- **Action item**:
Copy the data exactly.

[Records from a dataset]
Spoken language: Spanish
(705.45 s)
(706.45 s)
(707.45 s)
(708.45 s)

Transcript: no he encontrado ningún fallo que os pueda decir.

- **Problem solution**:
Spoken language: Spanish
(705.45 s)
(706.45 s)
(707.45 s)
(708.45 s)

Transcript: no he encontrado ningún fallo que os pueda decir.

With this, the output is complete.